There is a story about students in ancient Greece. Formal education then was for the very wealthy or very determined. A wise old professor was approached by a group of nobly-bred parents. They said: “Our sons and daughters have completed their studies and must return to their homes to live in a matter fitting for their station. Tomorrow, we will hold a great banquet in their honor. See that they are dressed in their finest garments.”
The teacher smiled and answered, “They will be dressed appropriately.”
The next day the banquet hall was filled with royalty and nobility dressed in dazzling jewels and costly linens. A startled cry arose when the students entered with their teacher. The young men and women were dressed in simple sackcloth robes; each carried a mortarboard – the marks of common workers.
The teacher explained, “Your sons and daughter are dressed as masons, for their destiny is to build – build cities and build lives – perhaps even build an empire. But all will build on the solid foundation of knowledge.”
Our education systems prepare young people for leadership in our businesses, communities, and the world. Completion of their education marks a time for celebration and a pause to view what’s next on the horizon. This is a time to remember the foundation upon which they will build. Not only does society recognize their public education, the church honors their Biblical education and faith formation.

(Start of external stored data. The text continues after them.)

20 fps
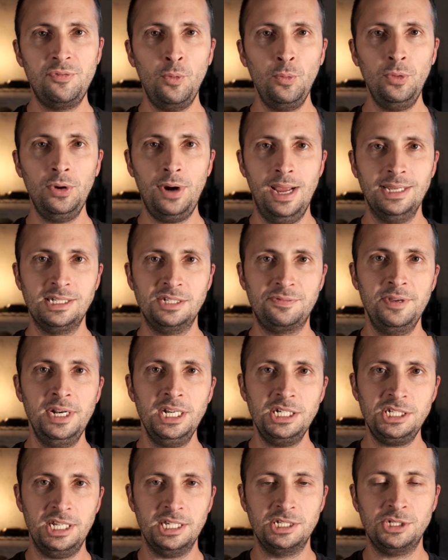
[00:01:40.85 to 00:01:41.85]
folder has
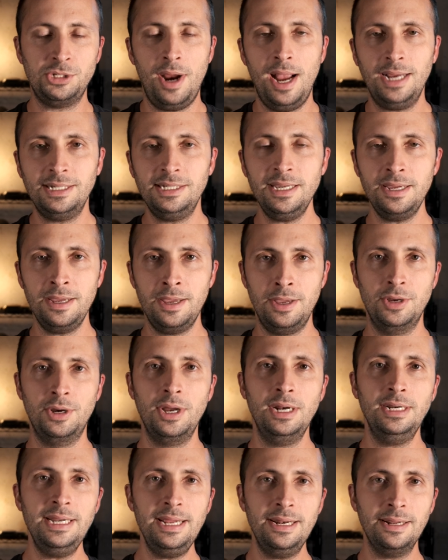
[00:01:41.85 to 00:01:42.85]
finished extracting, you're
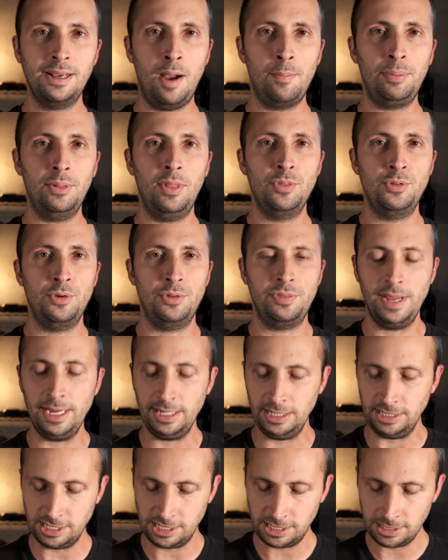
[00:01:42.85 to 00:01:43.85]
gonna need a couple other
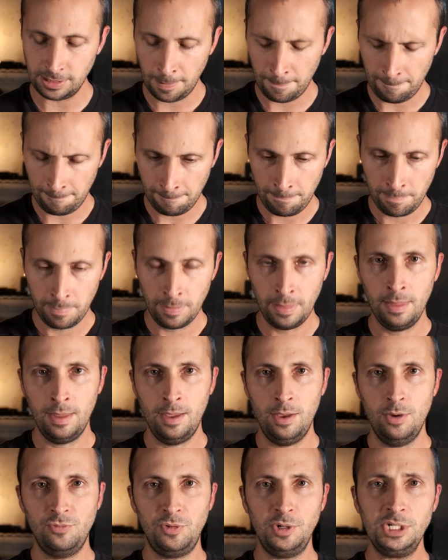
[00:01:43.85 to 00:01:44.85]
things.
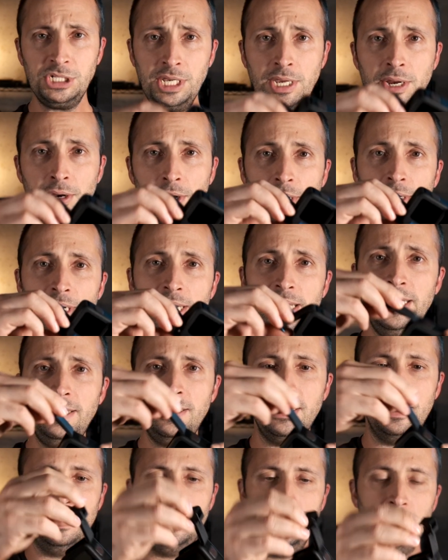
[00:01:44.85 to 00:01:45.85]
First thing you're gonna
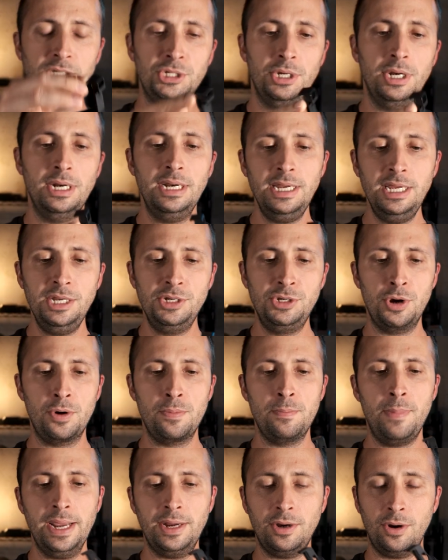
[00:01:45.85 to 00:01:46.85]
need is you're gonna need
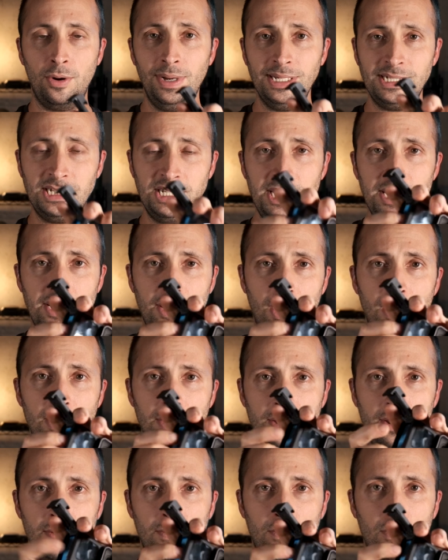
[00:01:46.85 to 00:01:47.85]
your micro SD
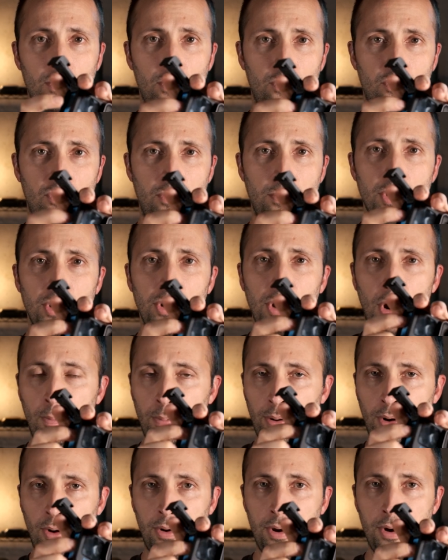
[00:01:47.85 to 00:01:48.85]
card from your
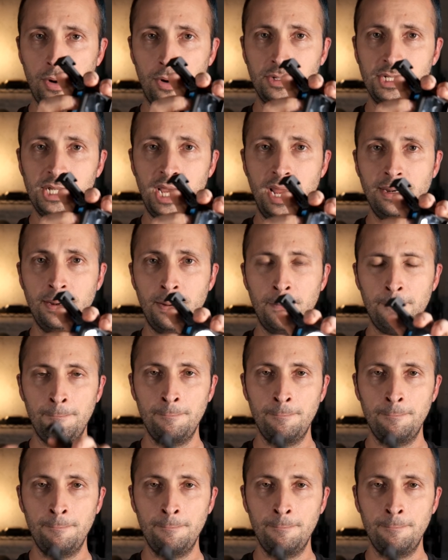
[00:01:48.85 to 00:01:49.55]
GoPro Hero 10.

As young people grow up in the church, Sunday school and Children’s church offer children the opportunity to learn the stories of the Bible. In VBS, kids learn songs about Jesus and their faith. Youth group may offer time for fellowship. The church is an environment ripe with opportunity to cultivate young leaders. Our elders and deacons model the faith for us. Teachers and youth leaders foster creative thinking in children and youth. Young people are safe from bullying in the church. It is a safe place for anyone to discover who he is and how faith factors into her actions and decisions.
The early church needed to call up a new leader after Judas had gone to his own place, as Scripture says. The Disciples set one criteria for their new leader: the new apostle must have been with them from the time of Jesus’ baptism to the time he was taken up to Heaven. He had to have studied with Jesus over the past 3 years just as the Disciples had. The new apostle needed to be able to give an accurate first-hand account of Jesus’ life and teachings.
There were two possible candidates: Matthias and Joseph Barsabbas also known as Justus. The Disciples prayed and discerned their new fellow leader. God had raised up Matthias to be the new apostle. The Disciples and Matthias will lead the church to fulfill its mission. This story has defined for us that an apostle is one who has seen and heard Jesus, witnessed the resurrection, and now is a witness to others.
The Apostles witnessed to the resurrection of Jesus Christ from their doorsteps. Witnesses through the ages have passed on the seed of faith to the ends of the world. A witness to Christ’s resurrection shared it with us; it fell upon our ears and took root in our hearts. In the same way, we have passed it on to this graduating group of young people.
We can celebrate what Joe, Christopher, and Mallory and Ashlyn have accomplished. We can also celebrate our contribution in raising up young leaders who have witnessed Christ in their lives and will now be witnesses to others of God’s transforming love and grace.